BUND lädt zum Stammtisch nach Nastätten ein
TTIP und lokale Wirtschaft und Umweltschutz
Veranstaltung am 10. Mai befasst sich mit dem Freihandelsabkommen
Nastätten. Beim nächsten BUND-Stammtisch am 10. Mai um 19.30 Uhr im Restaurant Waldschlösschen, Tannenweg 1 in Nastätten, stellt der Kreisvorsitzende Matthias Boller die möglichen Auswirkungen des Freihandelsabkommens TTIP auf die lokale Ebene vor. „Wenn TTIP kommt, werden wir alle politischen Entscheidungen nur noch unter Vorbehalt treffen können, da jede Entscheidung wegen entgangenem Gewinn von einem Unternehmen aus einem Drittstaat beklagt werden kann“, beschreibt Matthias Boller das Grundsatzproblem von TTIP. Dies sei ein tiefer Eingriff in die Demokratie, führe zu sozialen Konflikten und behindere nachhaltiges Wirtschaften. Gerade ländliche Regionen wie der Rhein-Lahn-Kreis benötigten aber nachhaltige Wirtschaftskreisläufe, die die natürlichen Ressourcen erhalten sowie Arbeiten und Wohnen wieder näher zusammenbringen.

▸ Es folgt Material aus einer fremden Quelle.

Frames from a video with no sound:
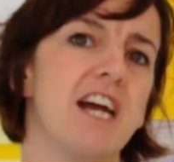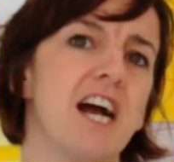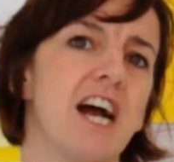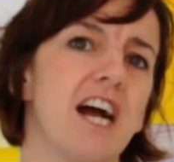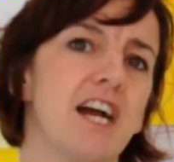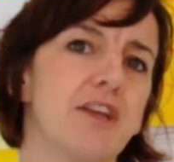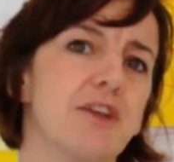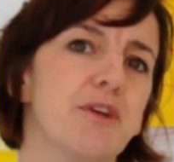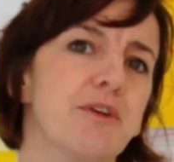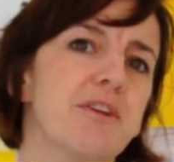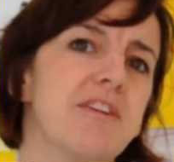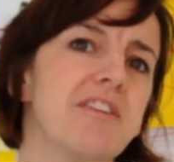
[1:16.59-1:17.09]

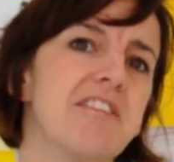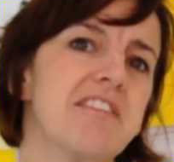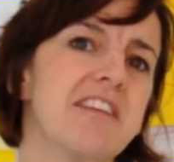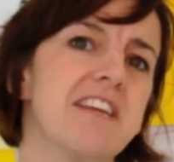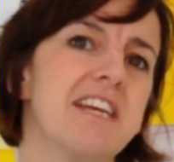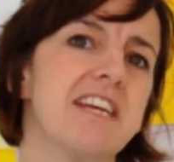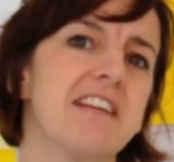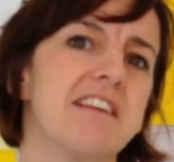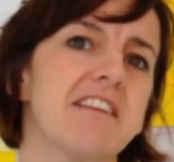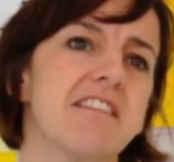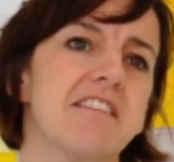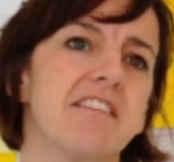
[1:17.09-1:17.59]
And you can
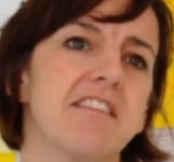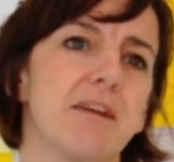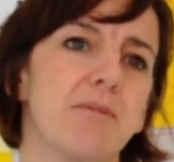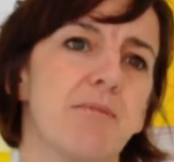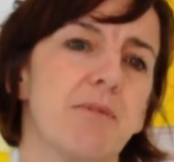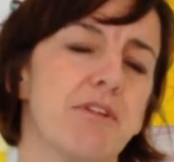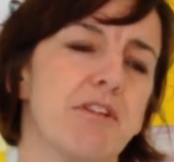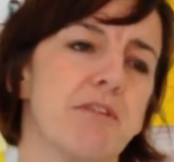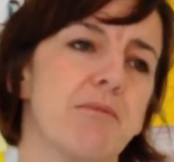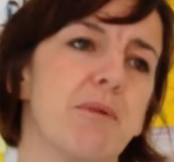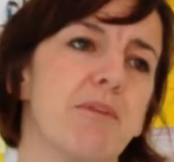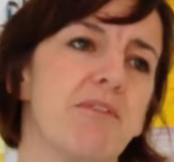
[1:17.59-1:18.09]
see that some
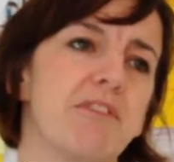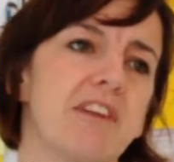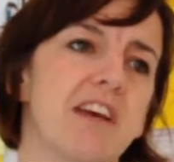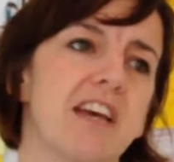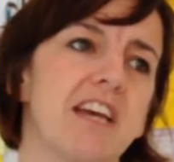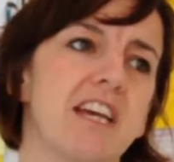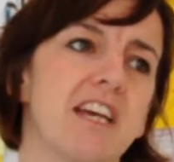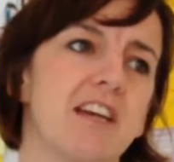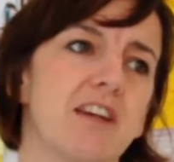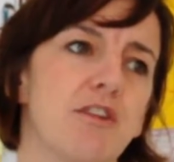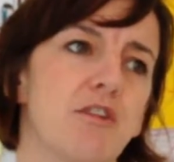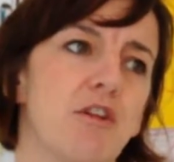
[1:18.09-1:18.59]
of them have
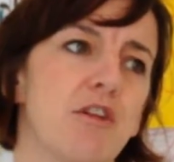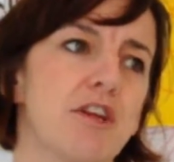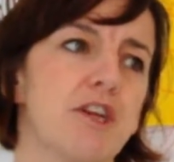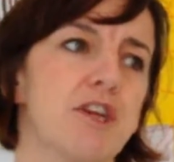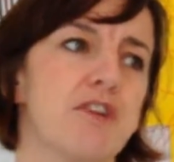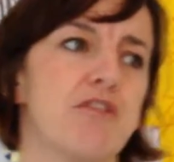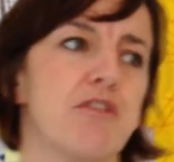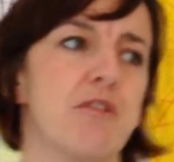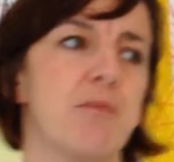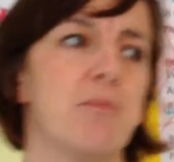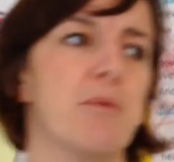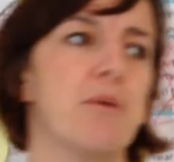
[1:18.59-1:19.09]
taken knowledge
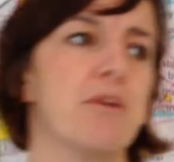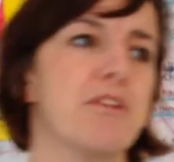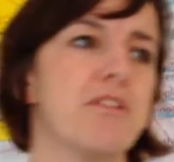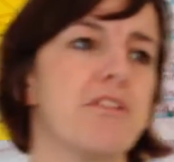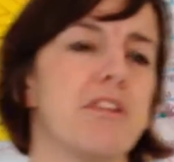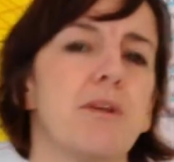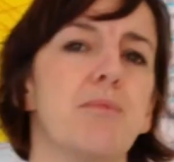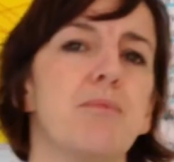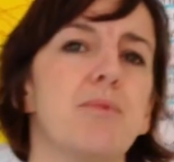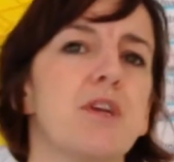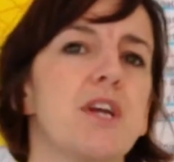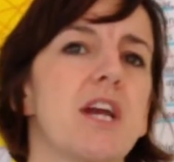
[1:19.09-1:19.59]
from one
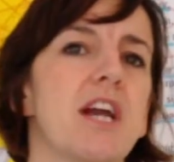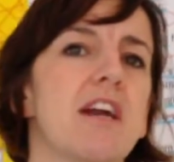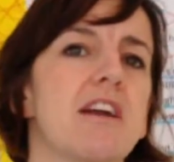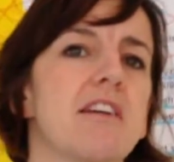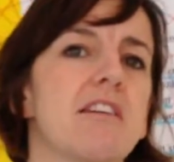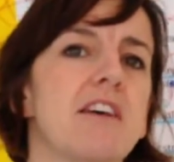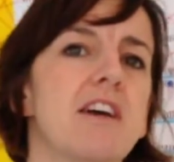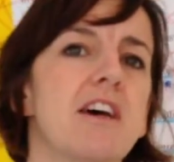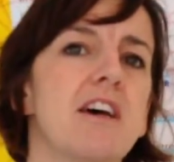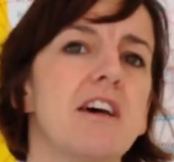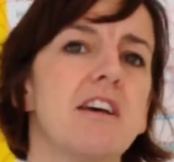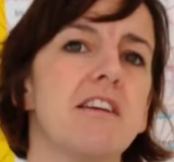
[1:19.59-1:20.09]
subject,
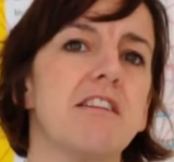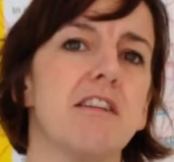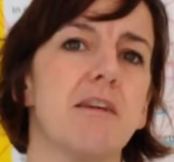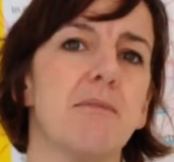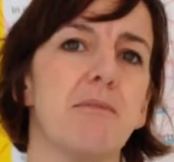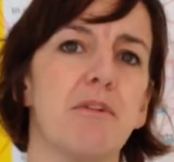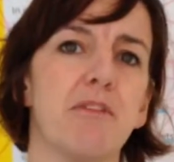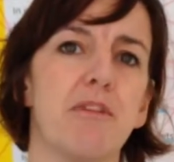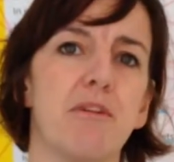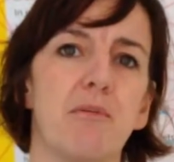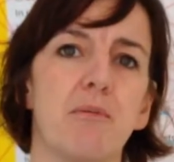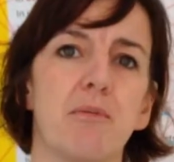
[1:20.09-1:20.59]

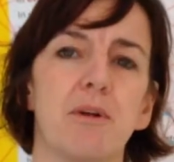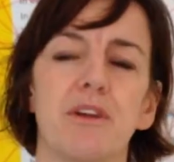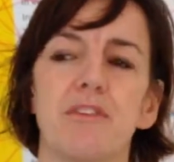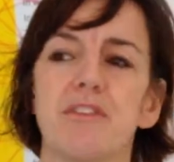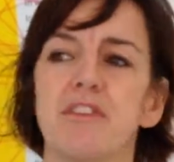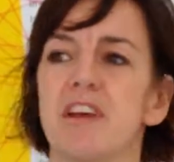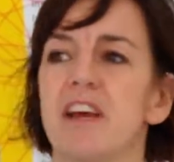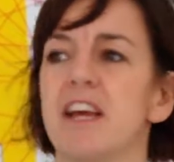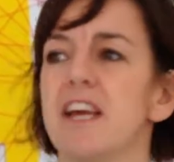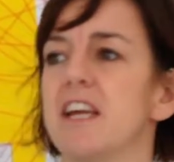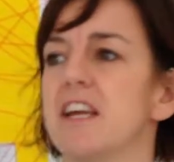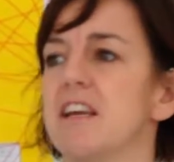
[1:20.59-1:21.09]
some of them will have
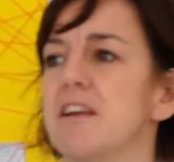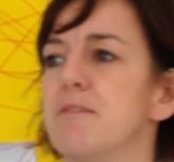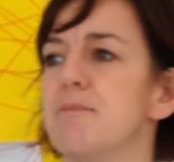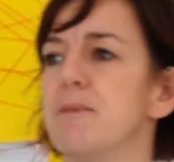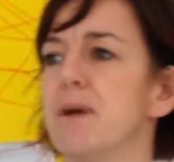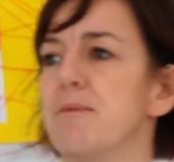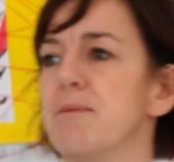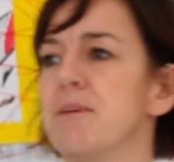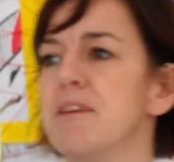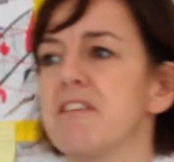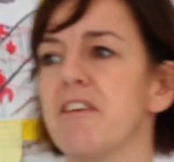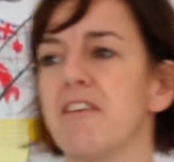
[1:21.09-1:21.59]
taken
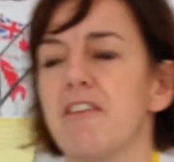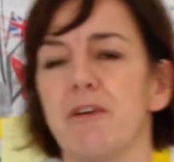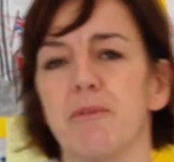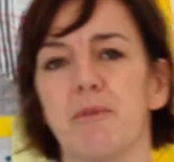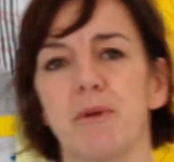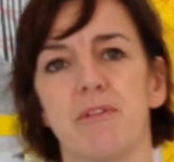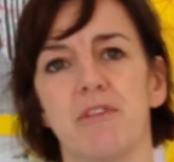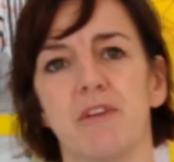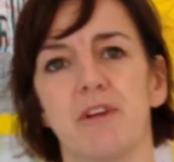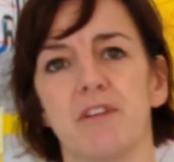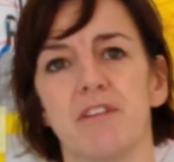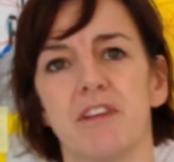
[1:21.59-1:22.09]
maybe something
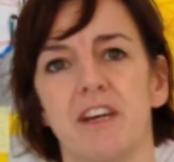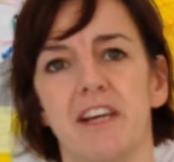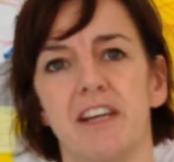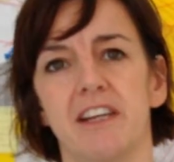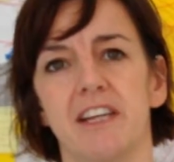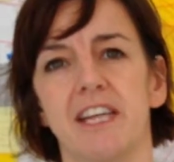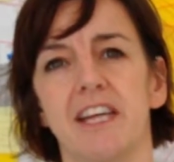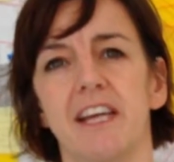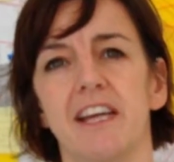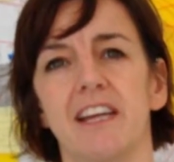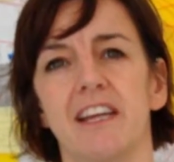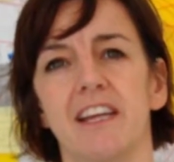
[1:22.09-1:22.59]
we've looked at in
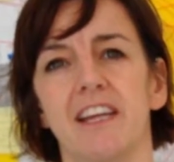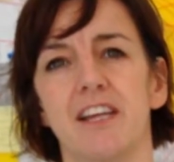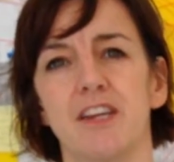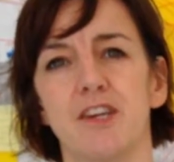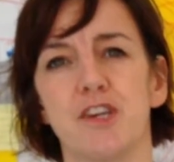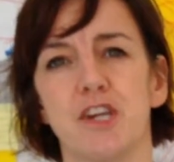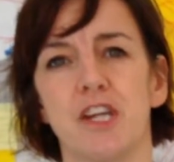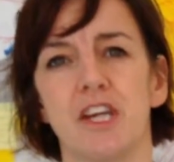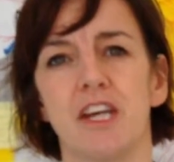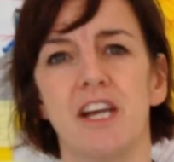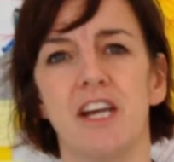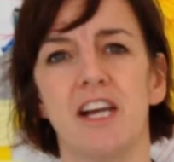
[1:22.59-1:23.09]
English.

In diesem Zusammenhang werden auch die Themen Bahnlärm, Verkehrsentwicklung im Rheintal und Bundesgartenschau 2031 zur Sprache kommen. Für den BUND ist es wichtig, eine lösungsorientierte und ganzheitliche Diskussion zu führen. „Wir müssen begreifen, dass Klimaschutz, Naturschutz sowie wirtschaftliches Handeln zusammengehören und nur dadurch auch der soziale Friede gewährleistet werden kann“, erläutert Matthias Boller die Zusammenhänge.
Die Veranstaltung ist offen für alle interessierten Bürger.